We long ago lost the independent Danny Baker podcasts, and Stephen Fry seems to have stopped doing them, which is a shame (his Bored of the Dance rant remains a high point for me). But new ones are still springing up. My only regret is that I’ve not yet found a regular comedy podcast which I really enjoy, and I’ve listened to a lot. I’ll keep trying.
Every day for Advent, I’m going to make a list of favourite things from this year. Maybe it’ll become an annual event, or maybe I won’t even make it through the next 24 days. Anyway, to start off with, here’s the first of three lists of favourite blogs of the year. This one features the three “non-serious” blogs which I enjoyed the most in 2010. “Serious” blogs and “work-related” ones will follow.

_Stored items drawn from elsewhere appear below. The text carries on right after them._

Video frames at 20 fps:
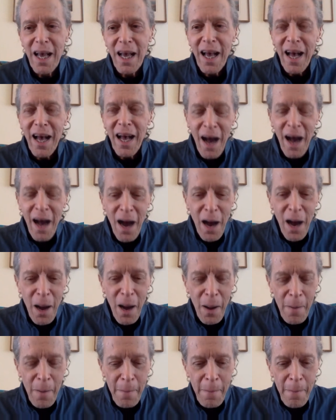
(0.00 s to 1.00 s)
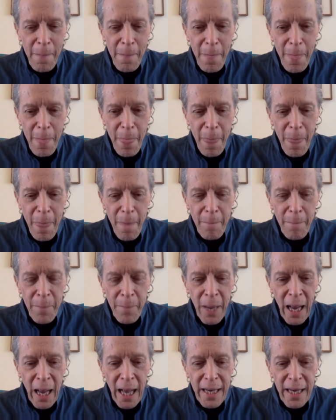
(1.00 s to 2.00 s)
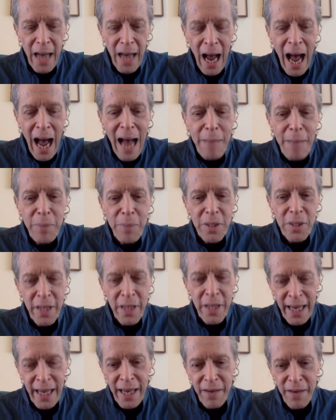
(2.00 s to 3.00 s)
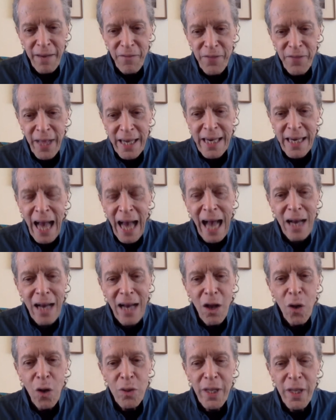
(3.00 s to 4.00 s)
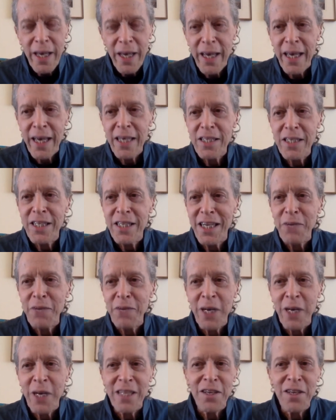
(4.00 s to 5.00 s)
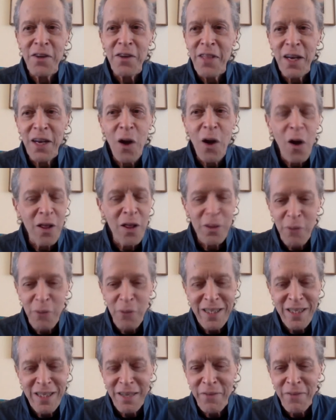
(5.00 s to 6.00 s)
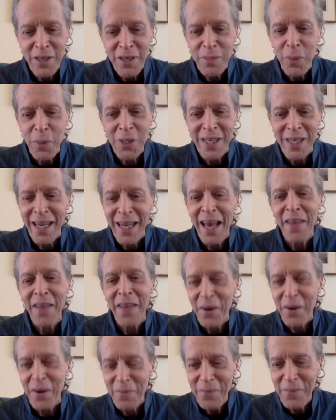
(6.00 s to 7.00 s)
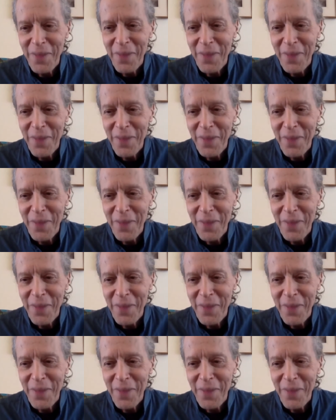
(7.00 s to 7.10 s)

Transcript: But I believe that not only is she realer than all the rest of us put together,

Came and went in a few weeks over the summer. It made me laugh every time, not just because it’s funny seeing photos of discarded shopping lists (which it is), but because of the author’s commentaries. Which is what a good blog is all about (as is, to be honest, coming up with a good idea and then getting bored of it quite quickly).
“The blog that slips an affectionate hand between the thighs of the regional media”. And does it splendidly too, I may add. Local newspapers are wonderful, but not half as wonderful as some of the spoofs over the years. All this and we got a few new pages from The Framley Examiner in 2010 too.
It’s very hard to be funny about football, but I’ve been getting more than the expected number of laughs from this blog. “Ceefax to retire number 302 in tribute to football page’s years of service” and “ITV criticised for downbeat ending to flagship Portsmouth drama” were amongst my favourite headlines.